TEFCA Compliance Becomes Table Stakes as Penalties Begin January 2025

The ONC's final rule mandating QHIN (Qualified Health Information Network) data sharing took effect January 15, 2025. Healthcare organizations that block information exchange now face federal penalties, accelerating vendor selection toward platforms with verified TEFCA alignment. Oracle's July 2025 announcement positions it against AWS, Google Cloud, and InterSystems for federated exchange contracts, but the company has not published 2026-specific throughput or latency benchmarks.

Buyers evaluating interoperability platforms in 2026 face a two-part decision: baseline TEFCA compliance to avoid penalties, then AI query capabilities to reduce clinical labor costs. InterSystems' HealthShare AI Assistant provides a concrete ROI benchmark — measurable reduction in time spent reconciling records across systems. Oracle and Epic must publish comparable metrics or concede that their platforms require additional third-party AI layers, increasing total cost of ownership.

Market Consolidation Favors Vendors That Integrate AI and Standards

North America accounts for 40-45% of global interoperability spending, driven by regulatory mandates and fragmented EHR landscapes. MEDITECH demonstrated its Expanse EHR in February 2025, emphasizing cloud scalability, while Redox Inc. continues to focus on API-based connectivity without native AI inference.

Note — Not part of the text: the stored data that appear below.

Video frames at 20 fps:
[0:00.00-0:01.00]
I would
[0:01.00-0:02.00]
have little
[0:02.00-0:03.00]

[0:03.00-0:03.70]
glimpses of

The market is expanding at 14.1% CAGR through 2035, but growth concentrates among vendors that combine standards compliance (FHIR, HL7, TEFCA) with actionable AI — not just data exchange.

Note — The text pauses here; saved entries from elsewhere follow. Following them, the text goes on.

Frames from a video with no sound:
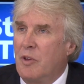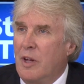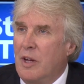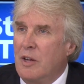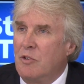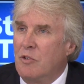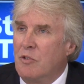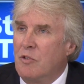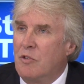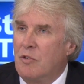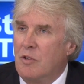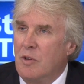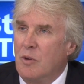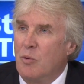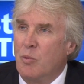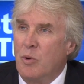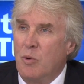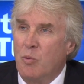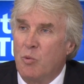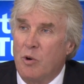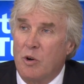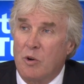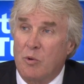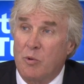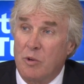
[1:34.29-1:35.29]
agency, we
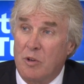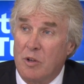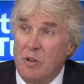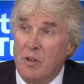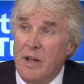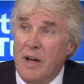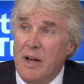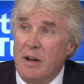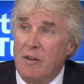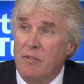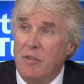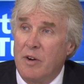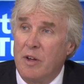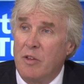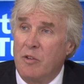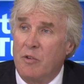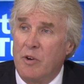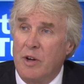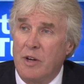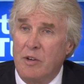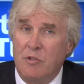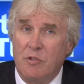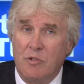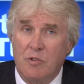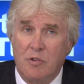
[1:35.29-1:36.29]
work with a lot of other
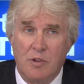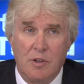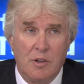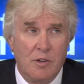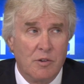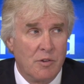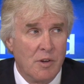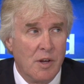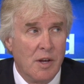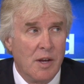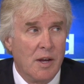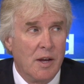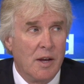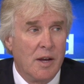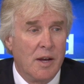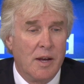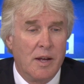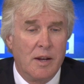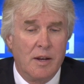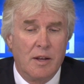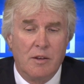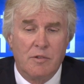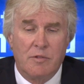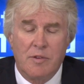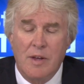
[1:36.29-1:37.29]
agencies.
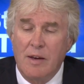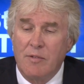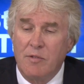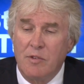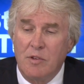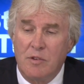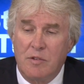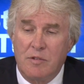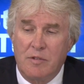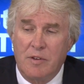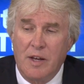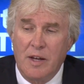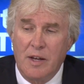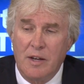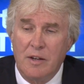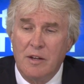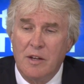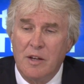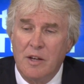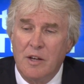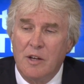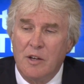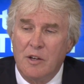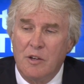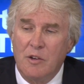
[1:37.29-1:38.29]
And as Evan said,
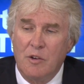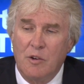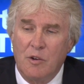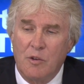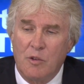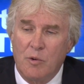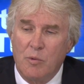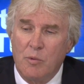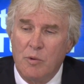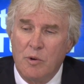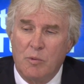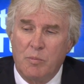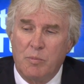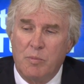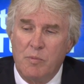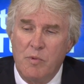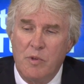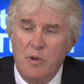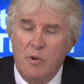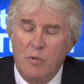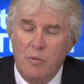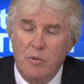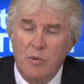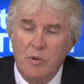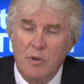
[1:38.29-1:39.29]
the
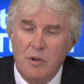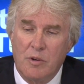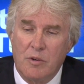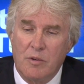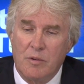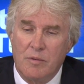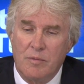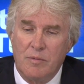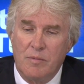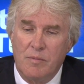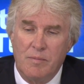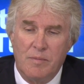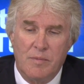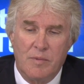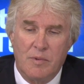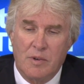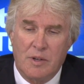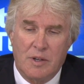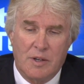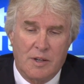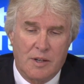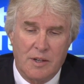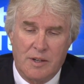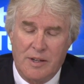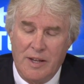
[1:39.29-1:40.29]
real
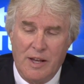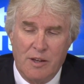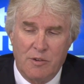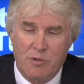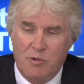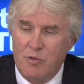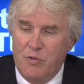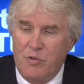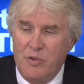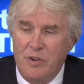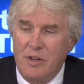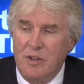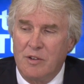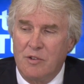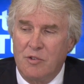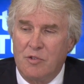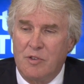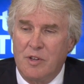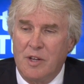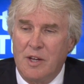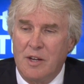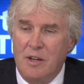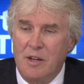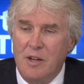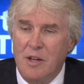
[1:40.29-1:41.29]
catastrophe is
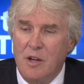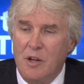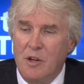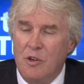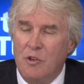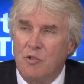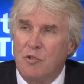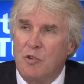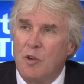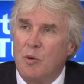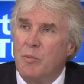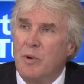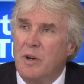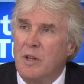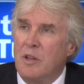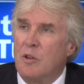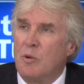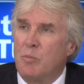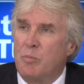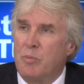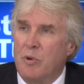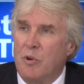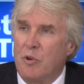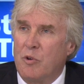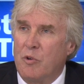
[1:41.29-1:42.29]
that so many of the
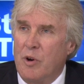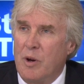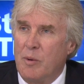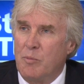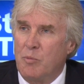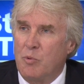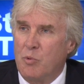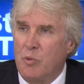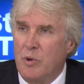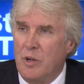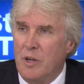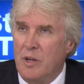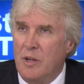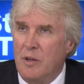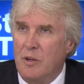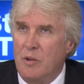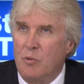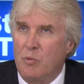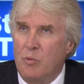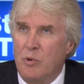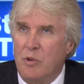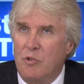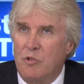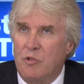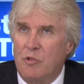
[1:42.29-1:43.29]
programs we
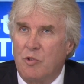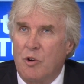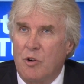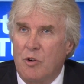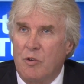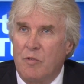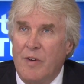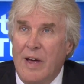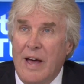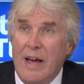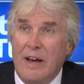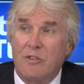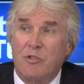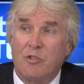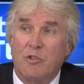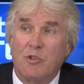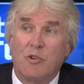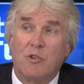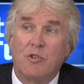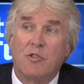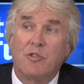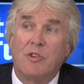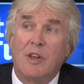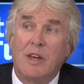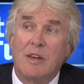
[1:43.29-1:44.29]
serve actually
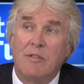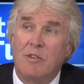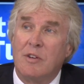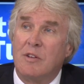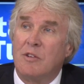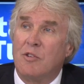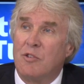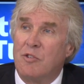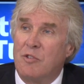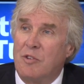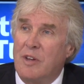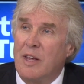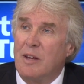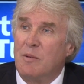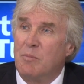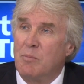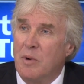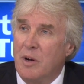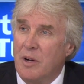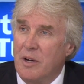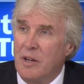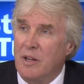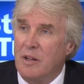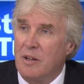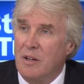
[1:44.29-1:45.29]
are saving the state
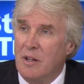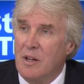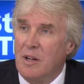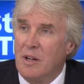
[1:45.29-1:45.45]
money.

InterSystems' approach pressures Epic and Oracle to accelerate AI development timelines. Epic's FHIR dominance provides the data foundation, but the company has not announced a generative AI assistant for clinician queries. Oracle's TEFCA alignment solves the connectivity problem but does not address the manual labor required to interpret exchanged data. Both incumbents risk ceding deals to InterSystems in health systems where clinical efficiency improvements justify premium pricing.

What to Watch

Track whether Epic announces AI query capabilities in its 2026 product roadmap. If Epic delays, expect health systems with multi-vendor EHR environments to pilot InterSystems alongside existing Epic deployments, creating a two-tier architecture where Epic handles core workflows and InterSystems provides AI-driven cross-system queries. Oracle must publish TEFCA performance data — throughput, query latency, error rates — to credibly compete for HIE contracts against InterSystems and cloud hyperscalers.

Buyers should request vendor-specific query time reductions and compliance audit trails during RFPs. Platforms that cannot demonstrate measurable decreases in manual reconciliation time or automated TEFCA audit readiness will lose deals to competitors that quantify AI ROI. The interoperability market is moving past connectivity as a feature and toward intelligence as the differentiator.